[[ Given records, beginning ]]

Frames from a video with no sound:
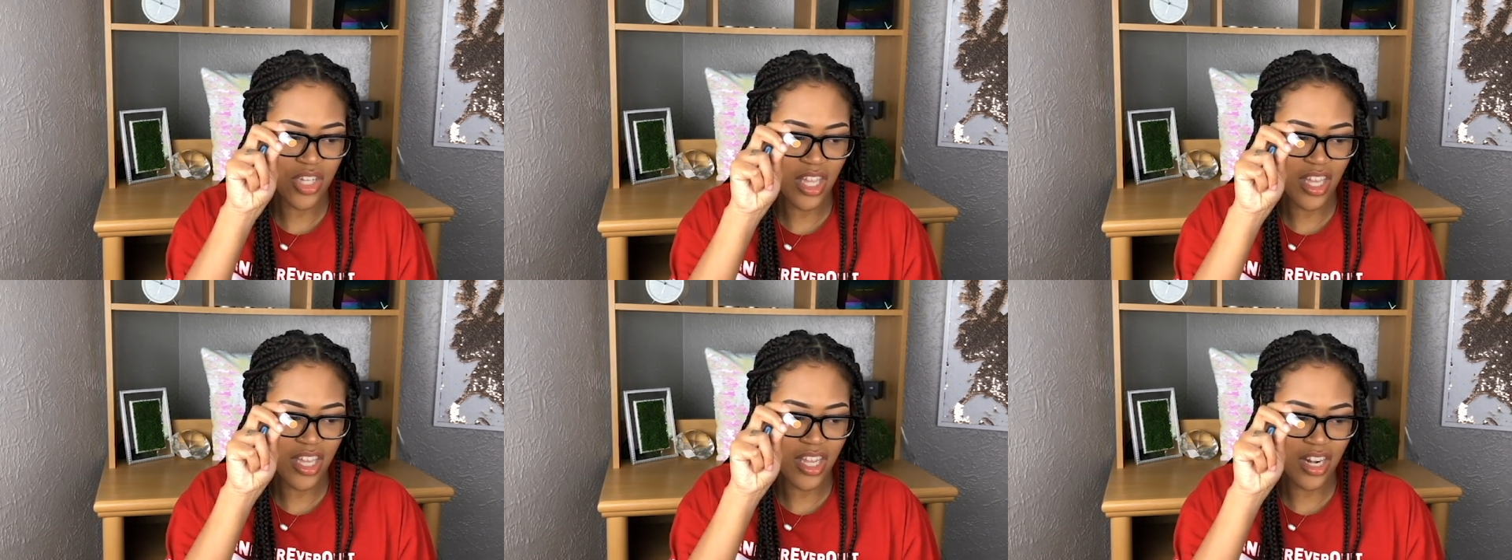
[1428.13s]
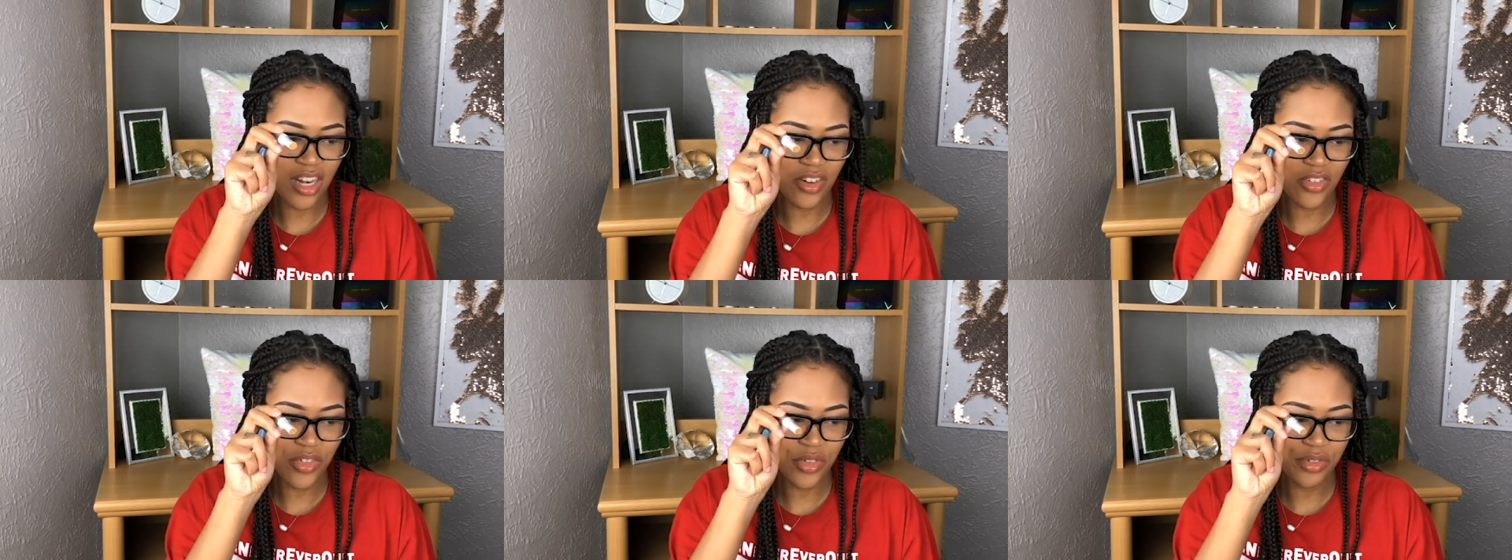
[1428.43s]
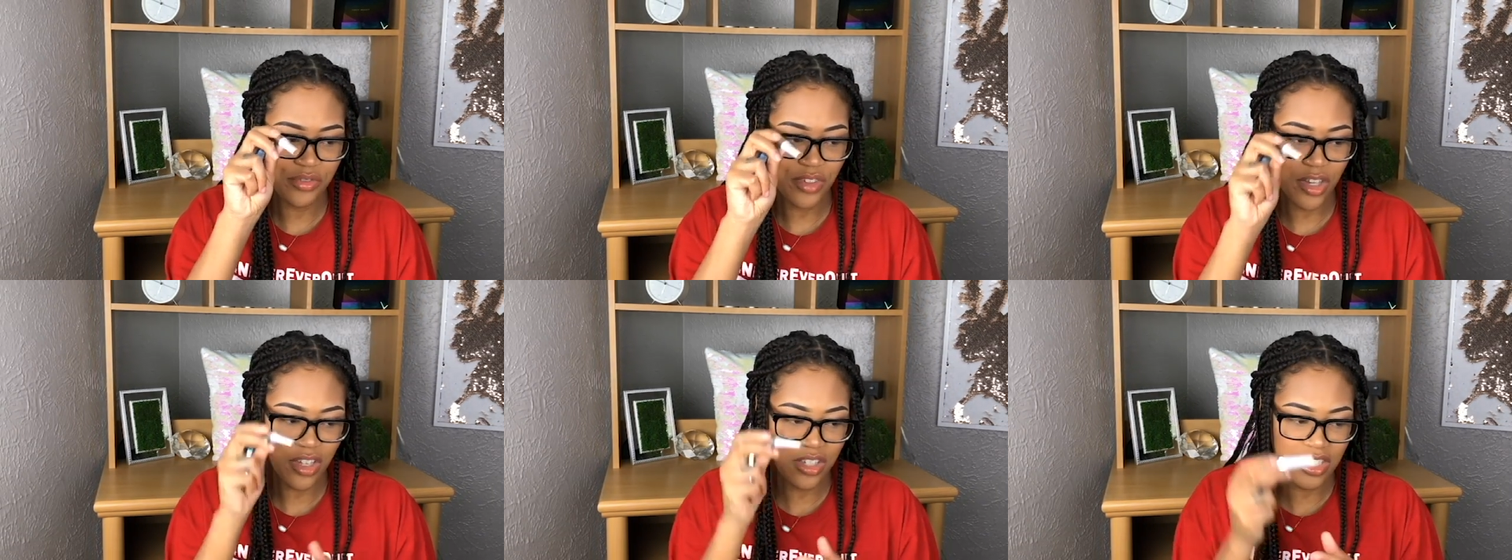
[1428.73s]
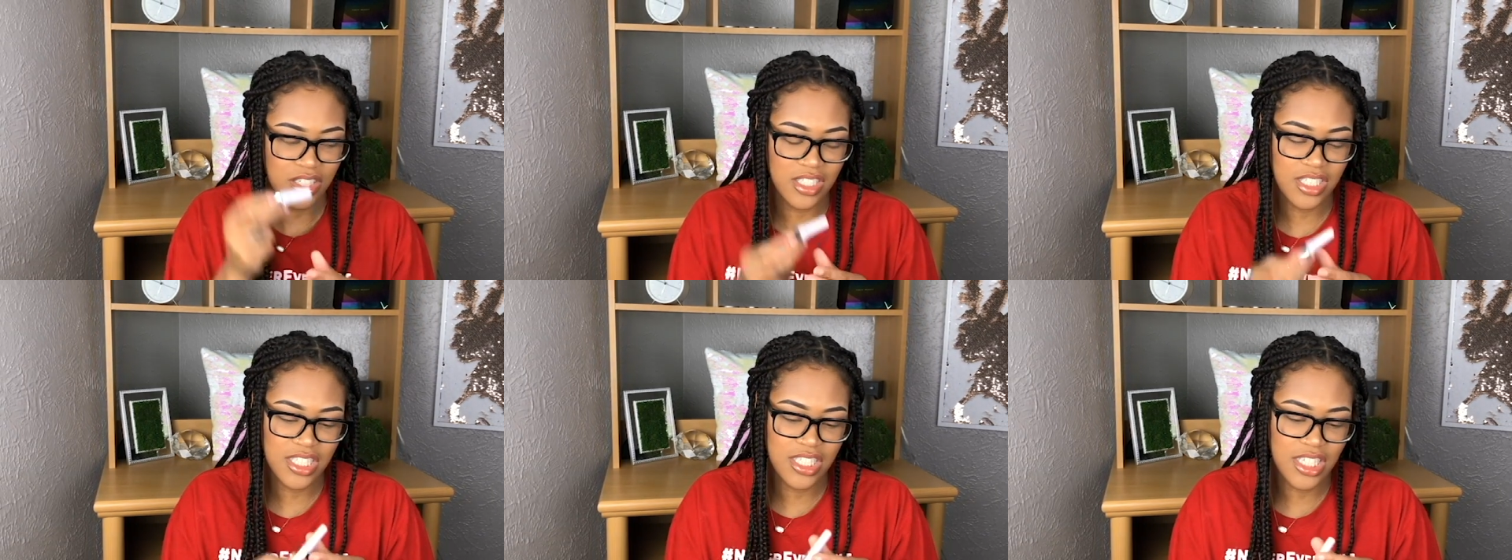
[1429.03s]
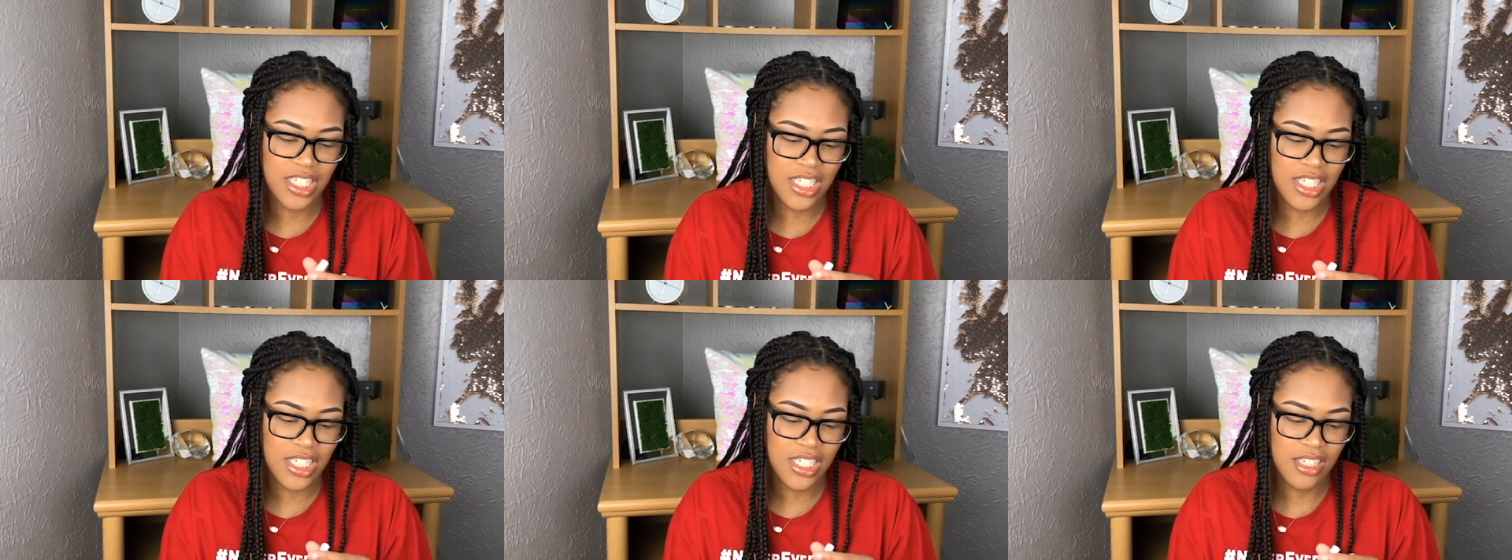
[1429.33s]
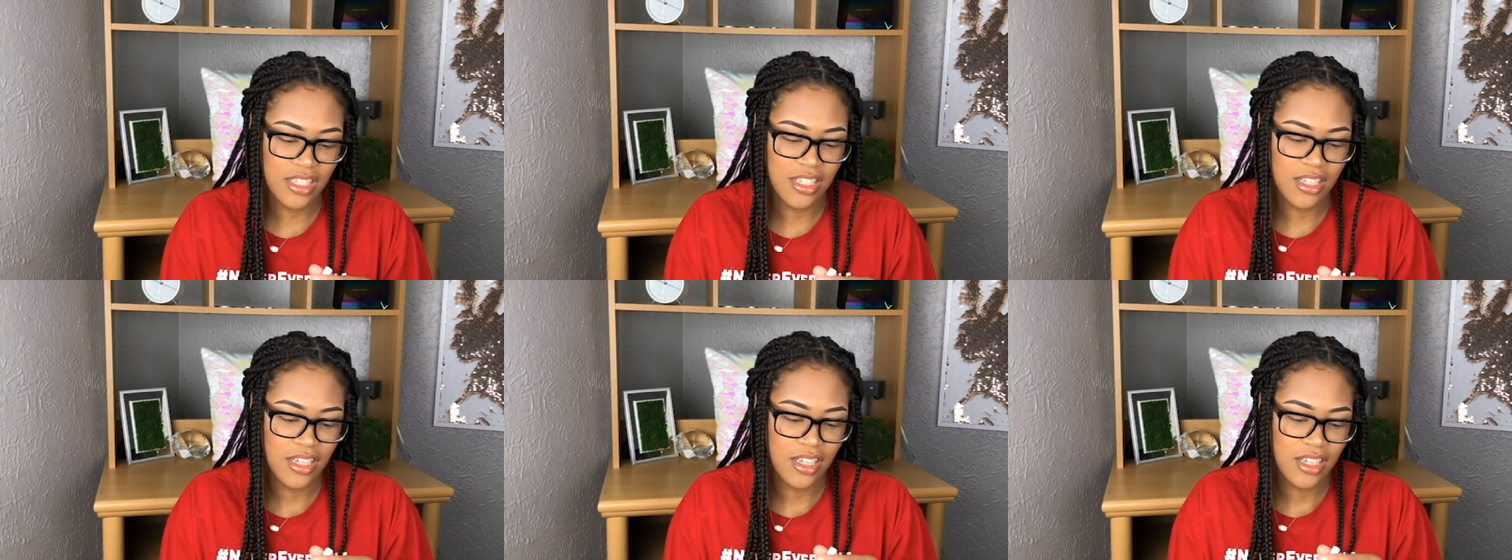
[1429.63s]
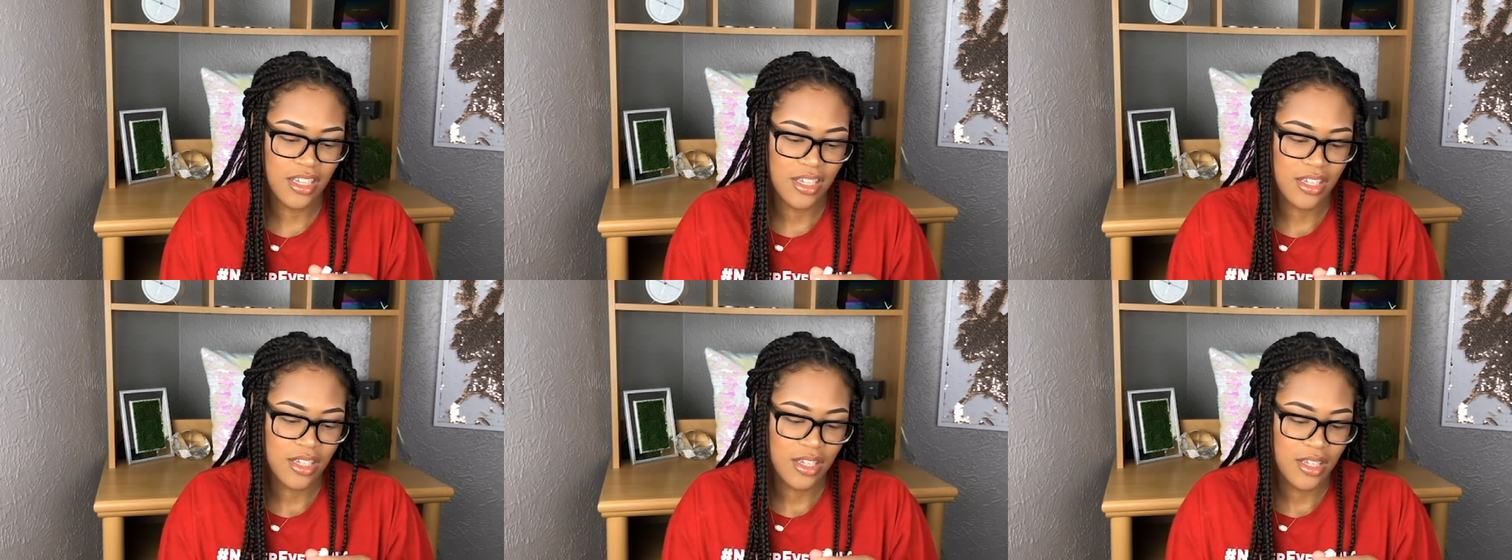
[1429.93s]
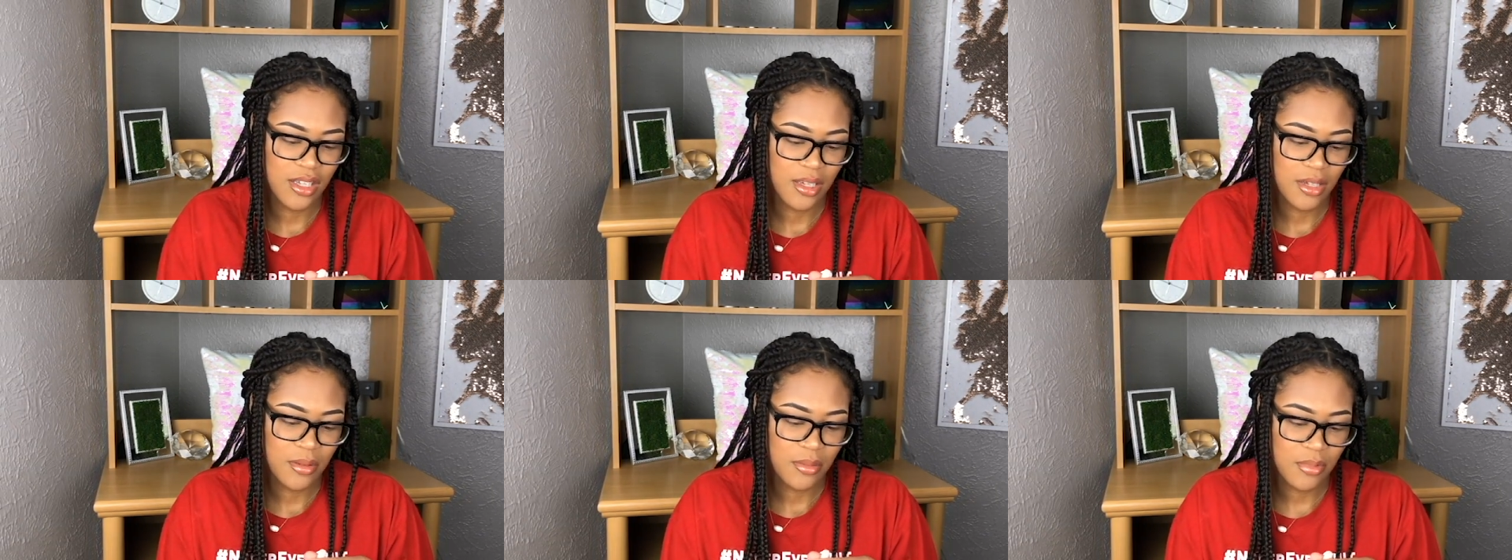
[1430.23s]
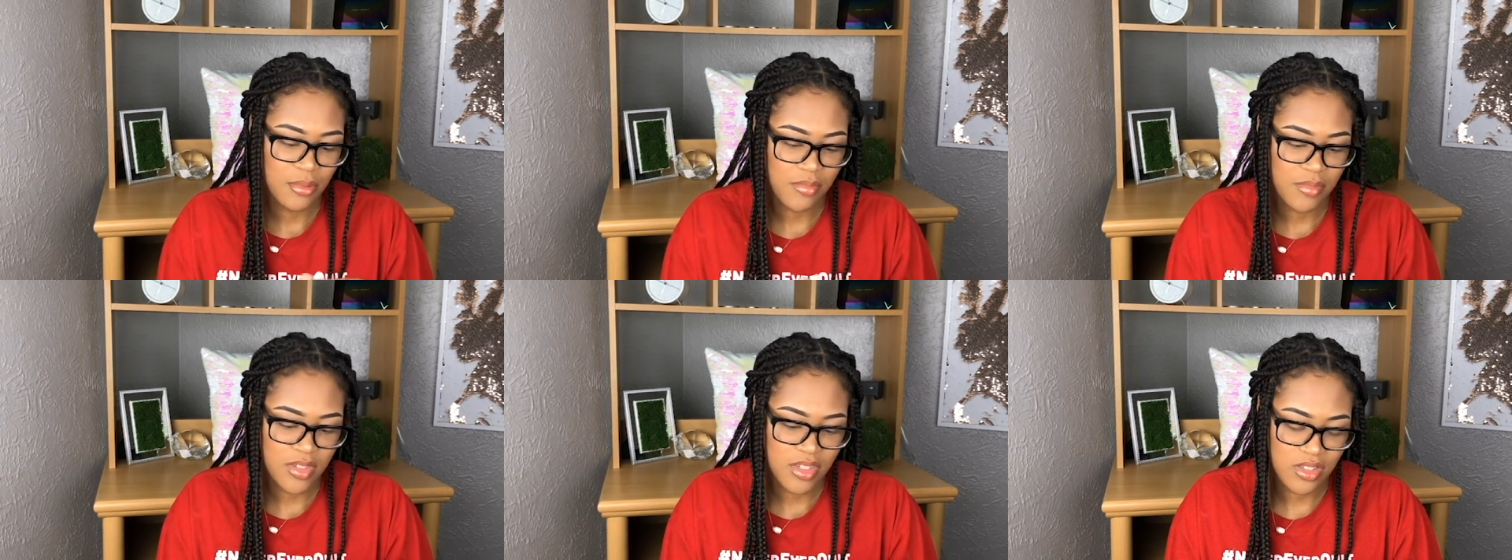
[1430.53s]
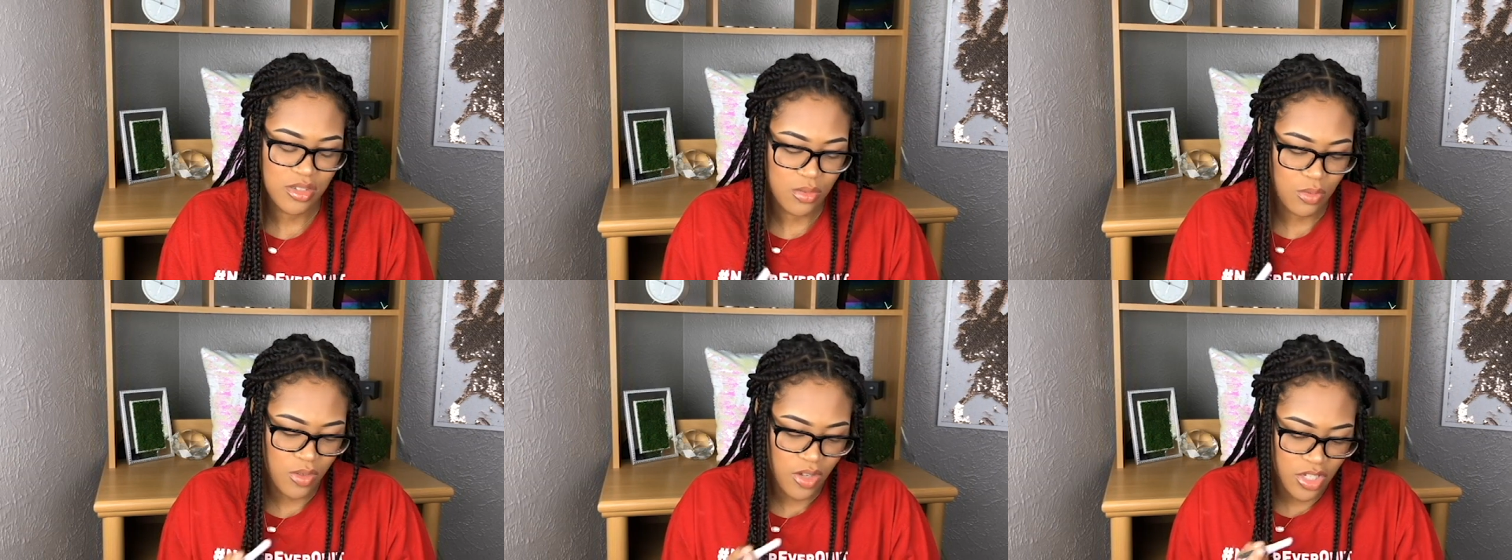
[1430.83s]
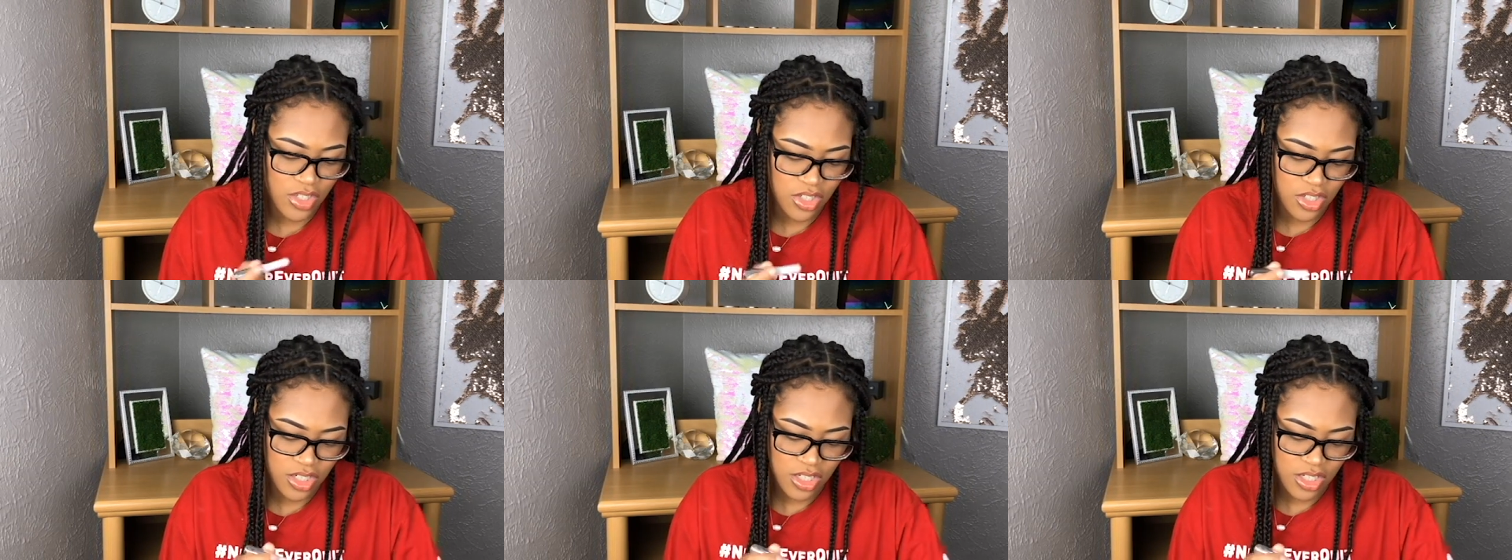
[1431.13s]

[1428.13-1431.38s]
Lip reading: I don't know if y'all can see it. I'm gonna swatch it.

[[ Given records, end ]]

Task >>
Each entry above is to be given again exactly, and any image in it is to be dropped.

Exercise output >>
Frames from a video with no sound:
[1428.13s]
[1428.43s]
[1428.73s]
[1429.03s]
[1429.33s]
[1429.63s]
[1429.93s]
[1430.23s]
[1430.53s]
[1430.83s]
[1431.13s]

[1428.13-1431.38s]
Lip reading: I don't know if y'all can see it. I'm gonna swatch it.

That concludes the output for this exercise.